Provided records
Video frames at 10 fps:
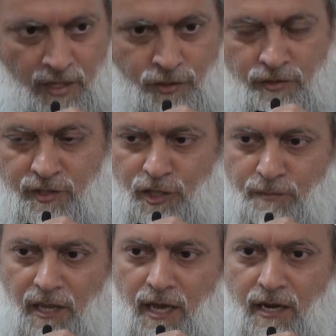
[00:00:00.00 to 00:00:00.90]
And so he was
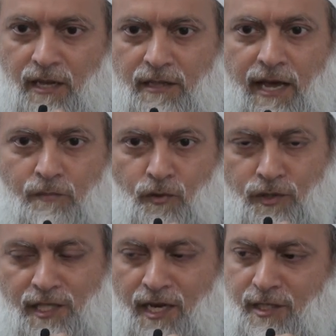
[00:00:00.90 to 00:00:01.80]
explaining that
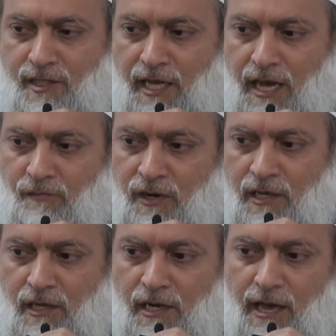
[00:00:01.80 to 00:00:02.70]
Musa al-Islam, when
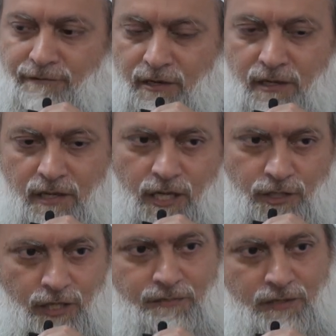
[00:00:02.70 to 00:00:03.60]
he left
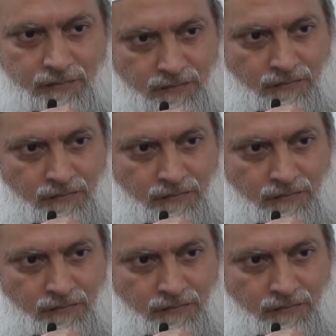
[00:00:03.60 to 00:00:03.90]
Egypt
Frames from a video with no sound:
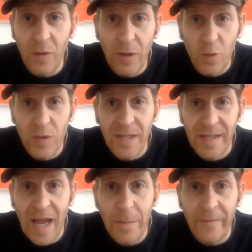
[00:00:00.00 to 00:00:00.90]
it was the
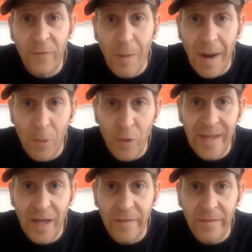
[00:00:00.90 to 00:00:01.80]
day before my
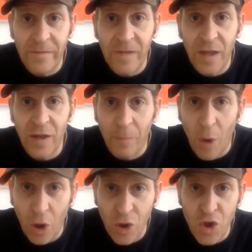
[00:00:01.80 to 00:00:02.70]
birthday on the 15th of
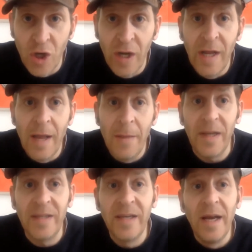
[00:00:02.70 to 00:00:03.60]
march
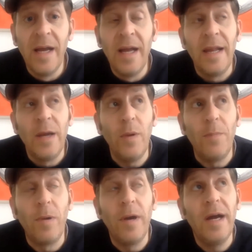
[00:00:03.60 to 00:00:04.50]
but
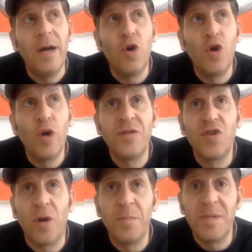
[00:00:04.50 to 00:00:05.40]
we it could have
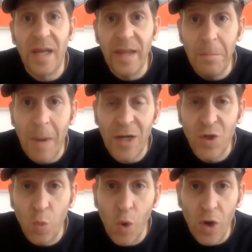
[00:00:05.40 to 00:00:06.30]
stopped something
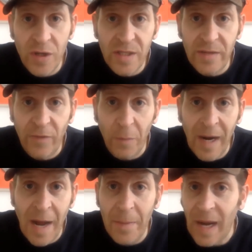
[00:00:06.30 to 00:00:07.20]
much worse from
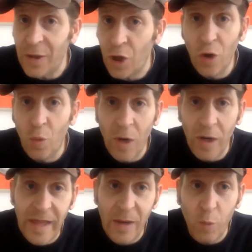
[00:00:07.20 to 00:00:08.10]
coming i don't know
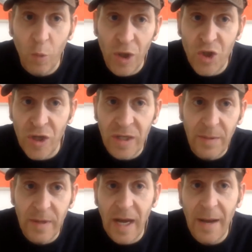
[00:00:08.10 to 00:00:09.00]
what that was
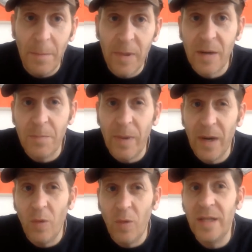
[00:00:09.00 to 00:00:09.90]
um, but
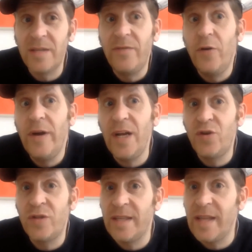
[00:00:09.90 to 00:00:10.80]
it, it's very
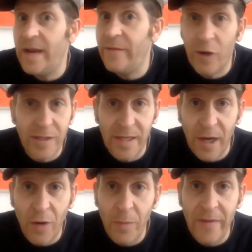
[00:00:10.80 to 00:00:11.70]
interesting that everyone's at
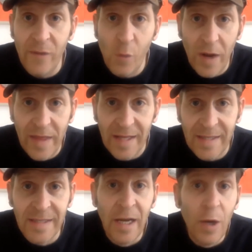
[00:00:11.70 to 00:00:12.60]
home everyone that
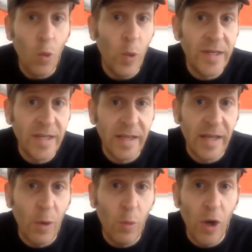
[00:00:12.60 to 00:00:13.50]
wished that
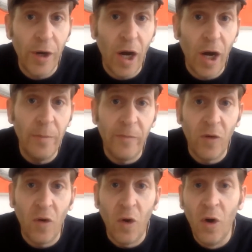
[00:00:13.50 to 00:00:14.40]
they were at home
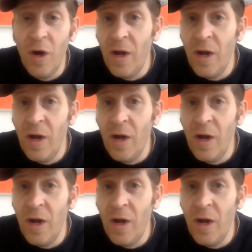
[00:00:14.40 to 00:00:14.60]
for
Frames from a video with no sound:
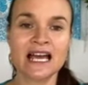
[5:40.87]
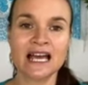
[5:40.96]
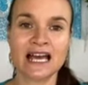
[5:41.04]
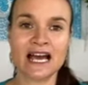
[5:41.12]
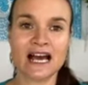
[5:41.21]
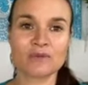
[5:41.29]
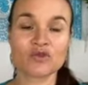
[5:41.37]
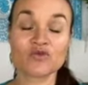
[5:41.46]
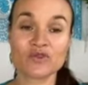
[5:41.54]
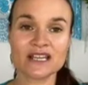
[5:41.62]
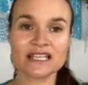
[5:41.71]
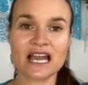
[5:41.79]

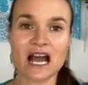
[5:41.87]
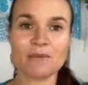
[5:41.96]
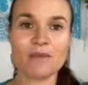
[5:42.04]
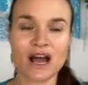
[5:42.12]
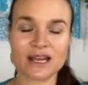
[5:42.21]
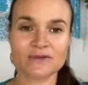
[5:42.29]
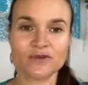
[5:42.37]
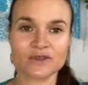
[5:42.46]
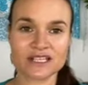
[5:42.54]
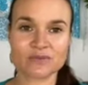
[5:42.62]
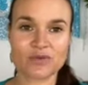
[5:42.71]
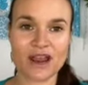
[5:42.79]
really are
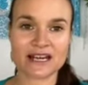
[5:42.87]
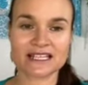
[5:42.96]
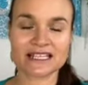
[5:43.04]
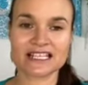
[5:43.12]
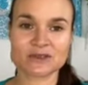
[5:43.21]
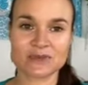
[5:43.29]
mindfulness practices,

What to do
Copy every record above exactly as written, but leave out the pictures.

Written solution
Video frames at 10 fps:
[00:00:00.00 to 00:00:00.90]
And so he was
[00:00:00.90 to 00:00:01.80]
explaining that
[00:00:01.80 to 00:00:02.70]
Musa al-Islam, when
[00:00:02.70 to 00:00:03.60]
he left
[00:00:03.60 to 00:00:03.90]
Egypt
Frames from a video with no sound:
[00:00:00.00 to 00:00:00.90]
it was the
[00:00:00.90 to 00:00:01.80]
day before my
[00:00:01.80 to 00:00:02.70]
birthday on the 15th of
[00:00:02.70 to 00:00:03.60]
march
[00:00:03.60 to 00:00:04.50]
but
[00:00:04.50 to 00:00:05.40]
we it could have
[00:00:05.40 to 00:00:06.30]
stopped something
[00:00:06.30 to 00:00:07.20]
much worse from
[00:00:07.20 to 00:00:08.10]
coming i don't know
[00:00:08.10 to 00:00:09.00]
what that was
[00:00:09.00 to 00:00:09.90]
um, but
[00:00:09.90 to 00:00:10.80]
it, it's very
[00:00:10.80 to 00:00:11.70]
interesting that everyone's at
[00:00:11.70 to 00:00:12.60]
home everyone that
[00:00:12.60 to 00:00:13.50]
wished that
[00:00:13.50 to 00:00:14.40]
they were at home
[00:00:14.40 to 00:00:14.60]
for
Frames from a video with no sound:
[5:40.87]
[5:40.96]
[5:41.04]
[5:41.12]
[5:41.21]
[5:41.29]
[5:41.37]
[5:41.46]
[5:41.54]
[5:41.62]
[5:41.71]
[5:41.79]

[5:41.87]
[5:41.96]
[5:42.04]
[5:42.12]
[5:42.21]
[5:42.29]
[5:42.37]
[5:42.46]
[5:42.54]
[5:42.62]
[5:42.71]
[5:42.79]
really are
[5:42.87]
[5:42.96]
[5:43.04]
[5:43.12]
[5:43.21]
[5:43.29]
mindfulness practices,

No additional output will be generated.